After we build the model that adjusts the PurpleAir measurements using AQS, we then flip the model around and use it to predict the true air quality in the future from PurpleAir measurements when wec don't have a nearby AQS instrument. This is a calibration scenario. Since the AQS measurements are close to the truth, we fit the more variable PurpleAir measurements to them; this is the calibration procedure. Then, we use the calibration curve to correct future PurpleAir measurements. This two-step process is encapsulated in the simple linear model and its flipped form below.

Inverse regression:

  • First, we fit a line to predict a PA measurement from the ground truth, as recorded by an AQS instrument:

    $$ \text{PA} \approx \theta_0 + \theta_1\text{AQS} $$

  • Next, we flip the line around to use a PA measurement to predict the air quality,

    $$ \text{True Air Quality} \approx -\theta_0/\theta_1 + 1/\theta_1 \text{PA} $$

Why perform this “inverse regression”?

  • Intuitively, AQS measurements are “true” and have no error.
  • A linear model takes a “true” x value input and minimizes the error in the y direction.
  • Algebraically identical, but statistically different.
In [3]:
from sklearn.linear_model import LinearRegression

AQS, PA = GA[['pm25aqs']], GA['pm25pa']
    
model = LinearRegression().fit(AQS, PA)
theta_1, theta_0 = model.coef_[0], model.intercept_
In [4]:
print(f"True Air Quality Estimate = {-theta_0/theta_1:.2} + {1/theta_1:.2}PA") 
True Air Quality Estimate = 1.6 + 0.46PA

This actually matches the EDA performed earlier in the textbook, which shows that PurpleAir measurements are about twice as high as AQS measurements.
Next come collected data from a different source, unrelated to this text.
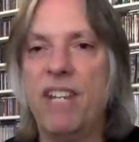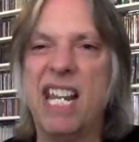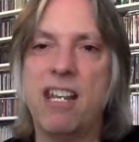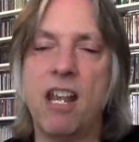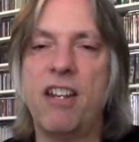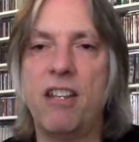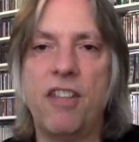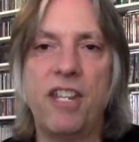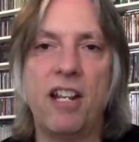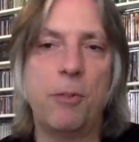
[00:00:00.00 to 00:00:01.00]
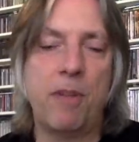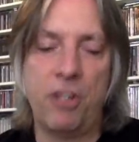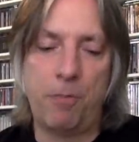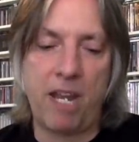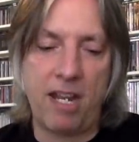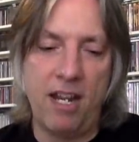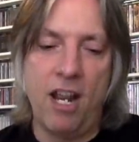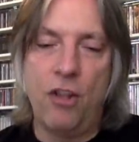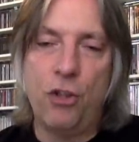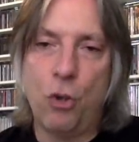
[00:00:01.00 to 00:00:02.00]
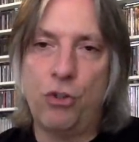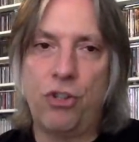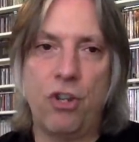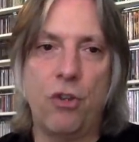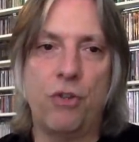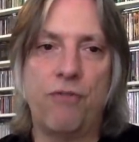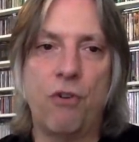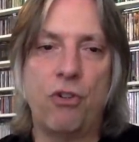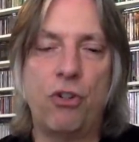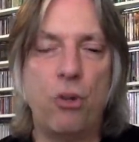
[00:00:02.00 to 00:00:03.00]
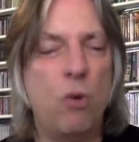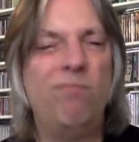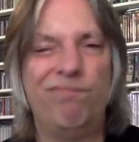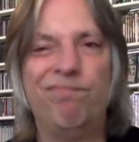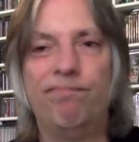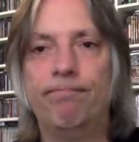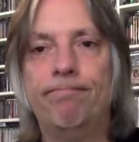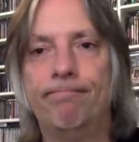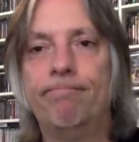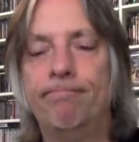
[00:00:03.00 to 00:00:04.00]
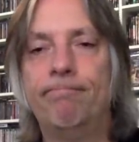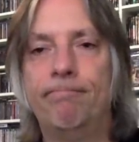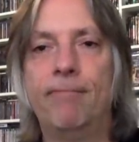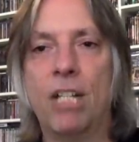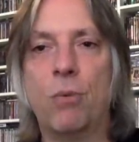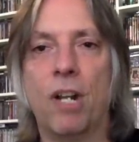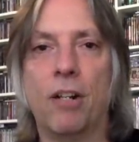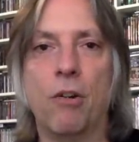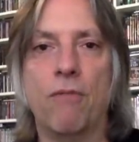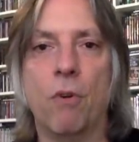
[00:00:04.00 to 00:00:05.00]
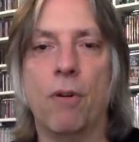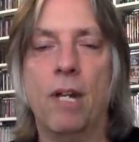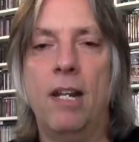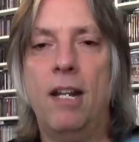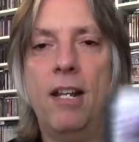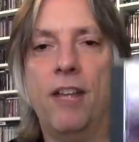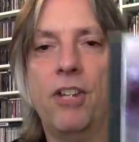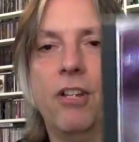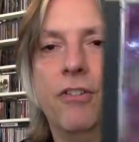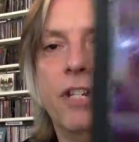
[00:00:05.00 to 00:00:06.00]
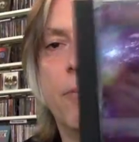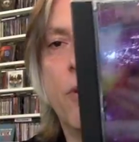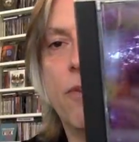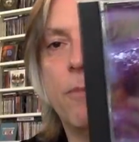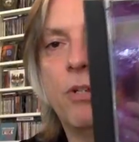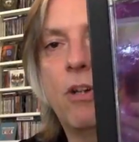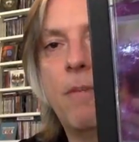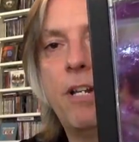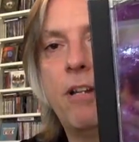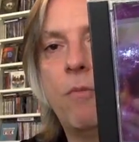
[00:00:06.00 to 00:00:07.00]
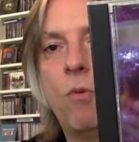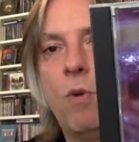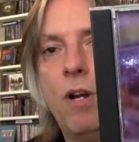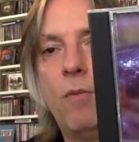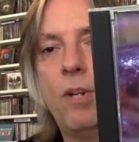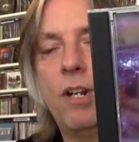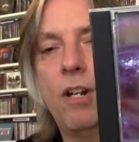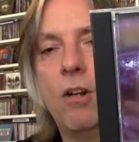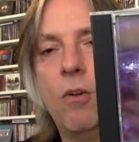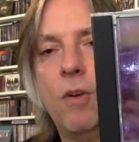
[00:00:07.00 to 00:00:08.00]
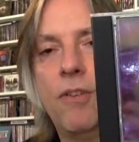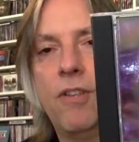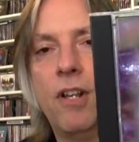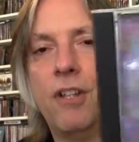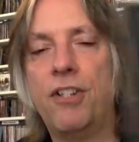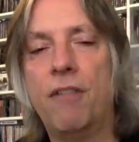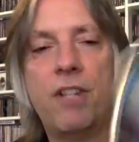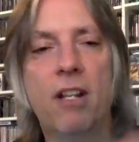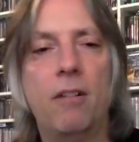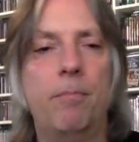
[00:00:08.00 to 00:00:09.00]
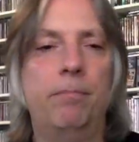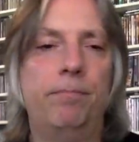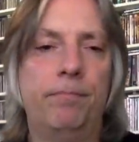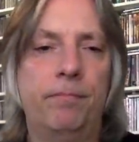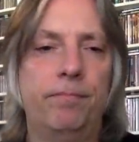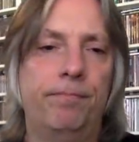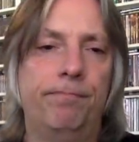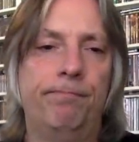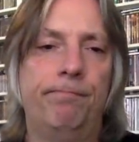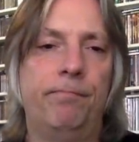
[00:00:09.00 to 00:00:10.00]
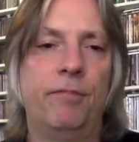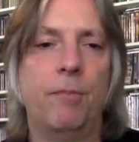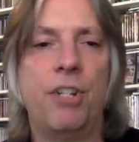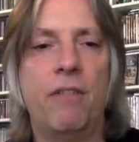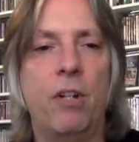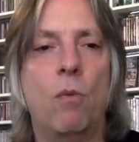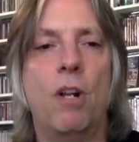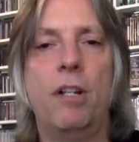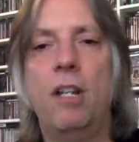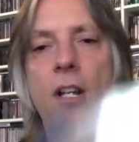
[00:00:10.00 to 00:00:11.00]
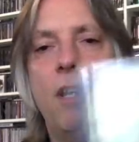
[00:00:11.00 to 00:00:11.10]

you get none, nothing else by this band, those uh, those first two, that's what I'd go for. I think you'll dig both of them. So coming to number one, we're going to go with uh, self-titled from 71.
The pertinent Q-Q plot (out of scope for this semester):



What is the mean squared error of the original model?

In [5]:
from sklearn.metrics import mean_squared_error

preds_slr = model.predict(AQS)
mean_squared_error(PA, preds_slr)
Out[5]:
4.7083124633807225



Is there a better model? Relative Humidity¶

Karoline Barkjohn, Brett Gannt, and Andrea Clements from the US Environmental Protection Agency developed a model to improve the PuprleAir measurements from the AQS sensor measurements. arkjohn and group’s work was so successful that, as of this writing, the official US government maps, like the AirNow Fire and Smoke map, includes both AQS and PurpleAir sensors, and applies Barkjohn’s correction to the PurpleAir data. $$ \begin{aligned} \text{PA} \approx \theta_0 + \theta_1 \text{AQS} + \theta_2 \text{RH} \end{aligned} $$

The model that Barkjohn settled on incorporated the relative humidity:

In [6]:
AQS_RH, PA = GA[['pm25aqs', 'rh']], GA['pm25pa']
model_h = LinearRegression().fit(AQS_RH, PA)
[theta_1, theta_2], theta_0 = model_h.coef_, model_h.intercept_
    
print(f"True Air Quality Estimate = {-theta_0/theta_1:1.2} + {1/theta_1:.2}PA + {-theta_2/theta_1:.2}RH") 
True Air Quality Estimate = 7.0 + 0.44PA + -0.092RH
In [7]:
preds_humidity = model_h.predict(AQS_RH)
mean_squared_error(PA, preds_humidity)
Out[7]:
3.2977168948380413


Compared to the simple linear model that only incorporated AQS, the Barkjohn et al. model with relative humidity achieves lower error. Good for prediction!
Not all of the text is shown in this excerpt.